Наблюдать за несчастным человеком — дело нерадостное, а потому попрошу дозволения сделать рассказ о том, как прошла эта ночь в цистерне по возможности кратким. От постели к зеркалу; то страх, то отчаяние; крик о помощи, напряжение слуха — взбудораженное воображение порождает несуществующий звук; волнение не позволяет проглотить ни кусочка; страшная мысль, что она погибла безвозвратно, навсегда, не дает уснуть или собраться с мыслями. Среди этих мук Лаэль не считала ни минут, ни часов, для нее существовало только особое время этой странной юдоли, ее нового места жительства. Да, она досконально исследовала свое узилище в надежде бежать, но всякий раз натыкалась на стены, здесь не было ни окон, ни отверстий, ни световых фонарей, была единственная дверь, запертая снаружи.

Следующий день ничем не отличался для пленницы от этой ночи — безразмерное время, наполненное страхом, ожиданием, жуткими предчувствиями, — ни один звук не нарушал тишины. Если бы до нее долетел звон колокола, пусть даже совсем слабый, или звук голоса, не важно, к кому обращенного, она бы поняла, что все еще находится в обитаемом мире, — ах, даже стрекотание сверчка и то бы ее обрадовало!
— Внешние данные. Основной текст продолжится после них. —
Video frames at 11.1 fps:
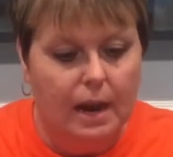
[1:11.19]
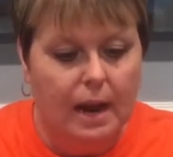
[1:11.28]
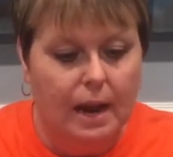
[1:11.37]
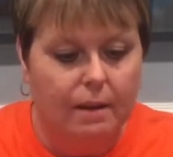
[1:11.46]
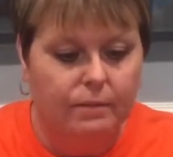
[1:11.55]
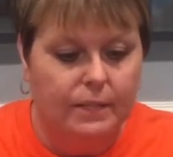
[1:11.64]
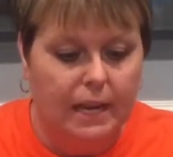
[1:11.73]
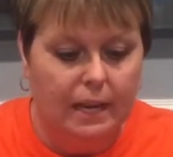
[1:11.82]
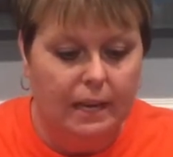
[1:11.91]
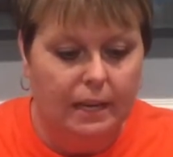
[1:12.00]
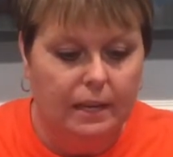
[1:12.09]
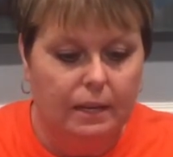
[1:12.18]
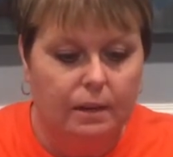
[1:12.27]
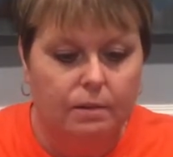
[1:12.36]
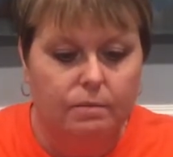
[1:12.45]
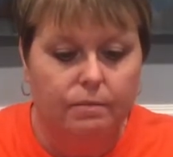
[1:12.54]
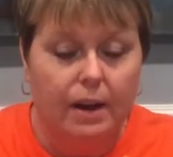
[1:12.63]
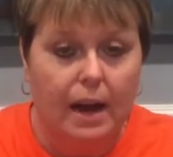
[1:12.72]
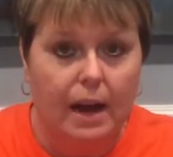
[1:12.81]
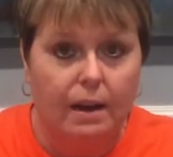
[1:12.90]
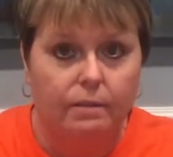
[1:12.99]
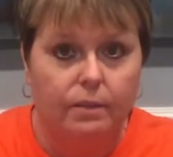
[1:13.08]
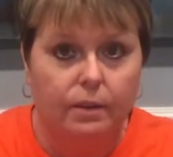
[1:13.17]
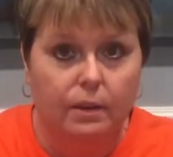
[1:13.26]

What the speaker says: I've taken 5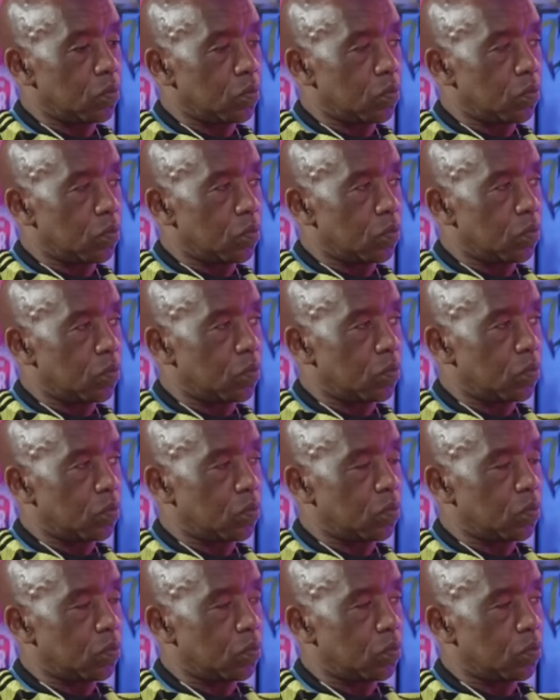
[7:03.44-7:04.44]

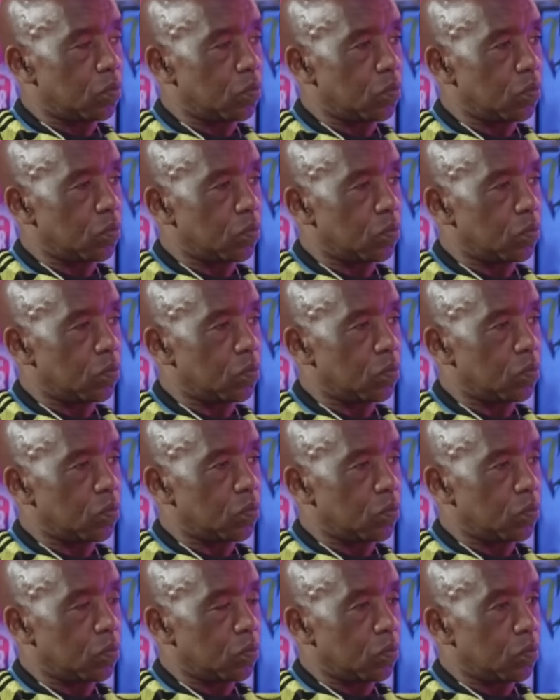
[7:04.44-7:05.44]

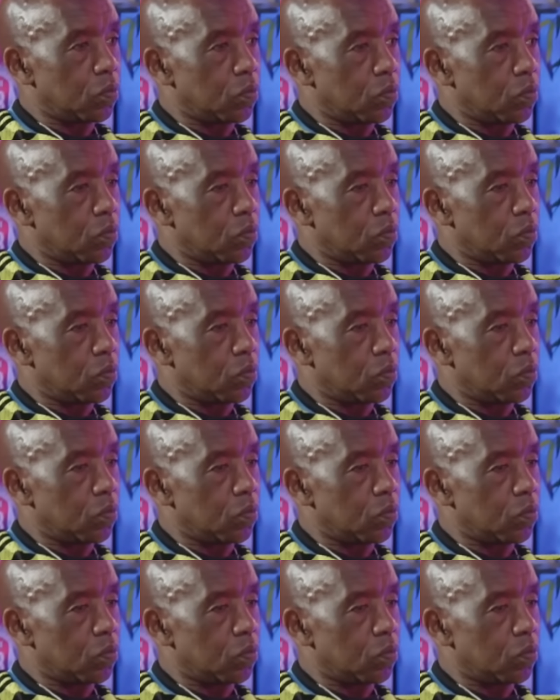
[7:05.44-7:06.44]

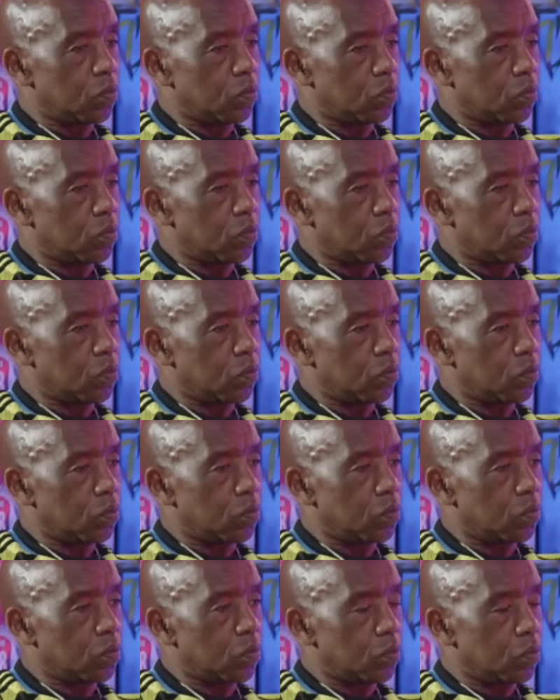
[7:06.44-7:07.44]

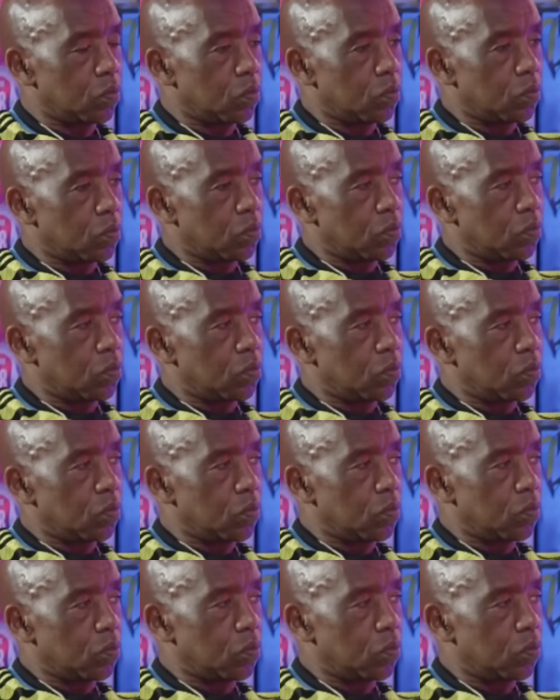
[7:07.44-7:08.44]

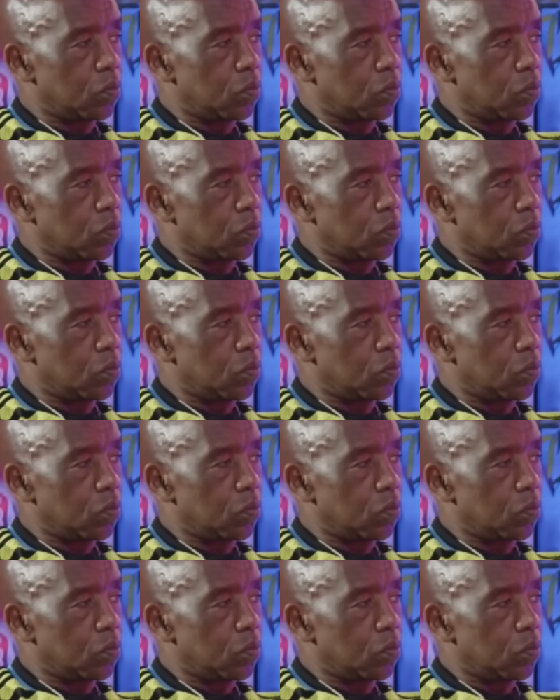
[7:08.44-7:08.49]
No words are spoken by the person on screen.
Утром, как обещано, явился хранитель. Он пришел один, без всяких дел, только заново наполнил маслом светильники. Тщательно осмотрев дворец — так он его называл, видимо не без доли сарказма, — перед самым уходом он осведомился, желает ли она, чтобы в следующий раз он ей что-то принес. Какой пленник не стремится к свободе? Его слова лишь вызвали повторение давешней сцены, и он бежал прочь, бормоча, как прежде:

— О, кровь голубки и слезы женщины!

Вечером она оказалась более вменяемой, вернее, так ему показалось; собственно говоря, она просто притихла от изнеможения. Тем не менее он вновь обратился в бегство перед лицом молений, с которыми она к нему взывала.